Upload to Canvas a PDF of your work for the following problems.

Assignment: due Monday, 11:59 pm

  1. The standard California Residential Lease/Rental Agreement contains 138 sentences ending in a period. For example, "The security deposit shall not exceed two times the monthly rent. " At the end of each of these sentences, it is possible to have one whitespace character or two. Consider all the versions of this document that can be formed by putting either one or two whitespace characters after each period.

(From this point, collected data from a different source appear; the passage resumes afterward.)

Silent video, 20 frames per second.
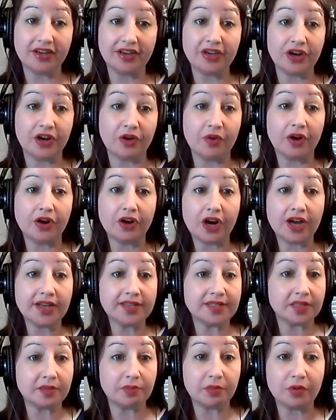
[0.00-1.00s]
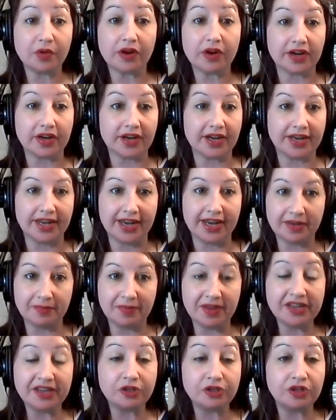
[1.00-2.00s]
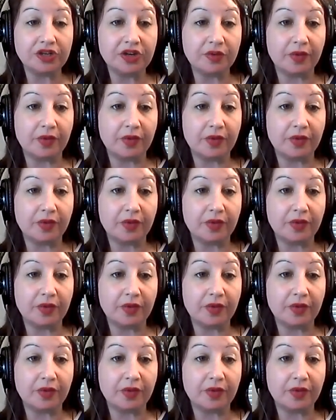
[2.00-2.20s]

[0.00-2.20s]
across the board in animation,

    1. How many different versions of this document could be formed this way?
    2. Is it possible that all of these documents have different SHA-256 hashes?
    3. Is it likely that all of these documents have different SHA-256 hashes? Use the Birthday Theorem (approximation) to justify your answer.

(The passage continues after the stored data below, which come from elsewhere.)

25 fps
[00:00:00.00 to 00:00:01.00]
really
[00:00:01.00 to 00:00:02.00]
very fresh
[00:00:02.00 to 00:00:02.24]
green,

  2. Suppose your landlord obtains your digital signature on a lease agreement, charging $2000 per month for rent. Your unscrupulous landlord (who happens to own a very large server farm) then creates a large list of new rental agreements, changing the rent to $3000 per month, and adding whitespace in the manner described in Problem 1. What is the probability that one or more of these fraudulent contracts has the same SHA-256 hash as the one you signed? Give an exact answer as a numeric expression, and determine or guess its approximate value.

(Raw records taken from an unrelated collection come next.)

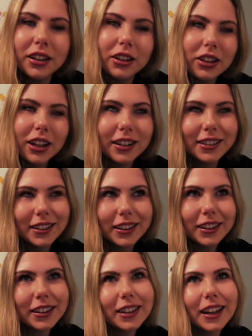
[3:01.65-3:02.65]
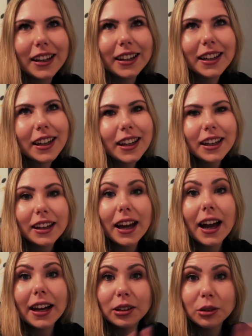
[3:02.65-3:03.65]
here in Iceland. Like
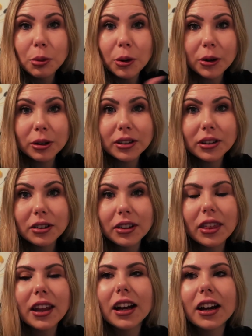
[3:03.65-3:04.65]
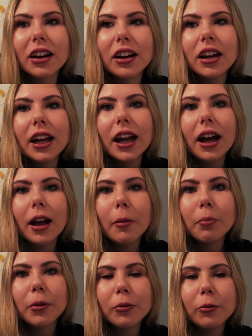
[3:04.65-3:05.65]
the icebergs are there.
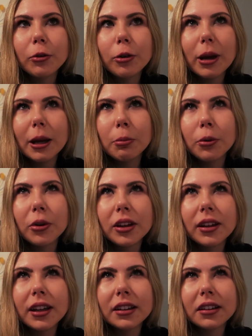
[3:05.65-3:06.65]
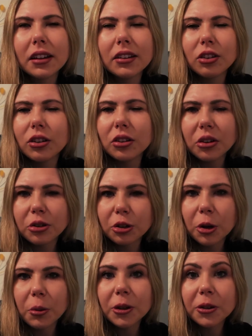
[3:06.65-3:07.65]
Um, from April, I think, until
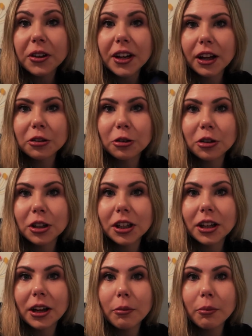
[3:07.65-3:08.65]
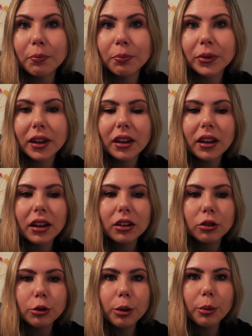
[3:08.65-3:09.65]
October, you can actually
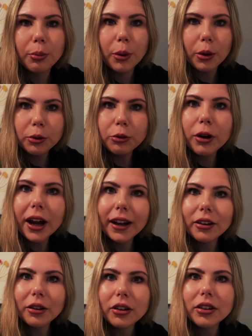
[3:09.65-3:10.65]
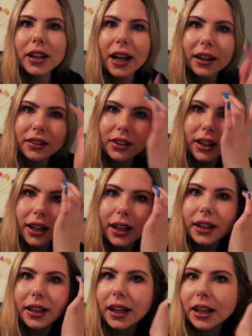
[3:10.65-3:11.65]
do a boat ride on that
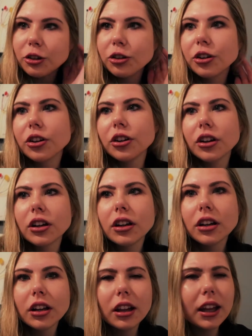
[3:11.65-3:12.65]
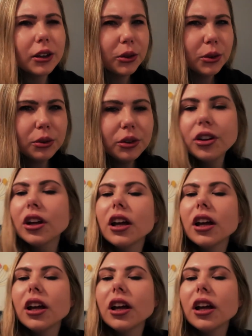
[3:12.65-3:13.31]
uh, glacier lagoon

  3. Suppose that Alice signs two documents using the ElGamal signature scheme with Bob’s chosen \[ p = 1267650600228229401496703205653 \] \(\alpha = 2\), and \(\beta = 479366713173960022956350873704\). The two signed messages are \[ (m_1, r_1, s_1) = (73646, 544051462776724778073434116661, 914404324671027799264463858401) \] and \[ (m_2, r_2, s_2) = (63513, 544051462776724778073434116661, 1236987333514898966758089443580). \]

    1. Why is it obvious that Alice used the same value of \(k\) for both signatures?
    2. Find this value of \(k\), and also the secret value of \(a\) such that \(\beta = \alpha^a\) in \(U(p)\).

  4. In an authenticated encryption scheme, Alice and Bob both have public encryption functions \(E_A\) and \(E_B\), and private decryption functions \(E_A^{-1}\) and \(E_B^{-1}\). Let \(m\) be a message that Alice wants to send to Bob. Alice sends \(c = E_B(E_A^{-1}(m))\). Then Bob applies \(E_A(E_B^{-1}(c))\). Describe how to implement an authenticated encryption scheme using RSA. Since Alice and Bob both need private and public keys, start by making both Alice and Bob do steps 1 through 4 of the RSA algorithm (p. 165) to get \(n_A, n_B\), etc. Then explain what Alice sends and what Bob does. What aspect of this scheme ensures that the message actually came from Alice, and not an impostor?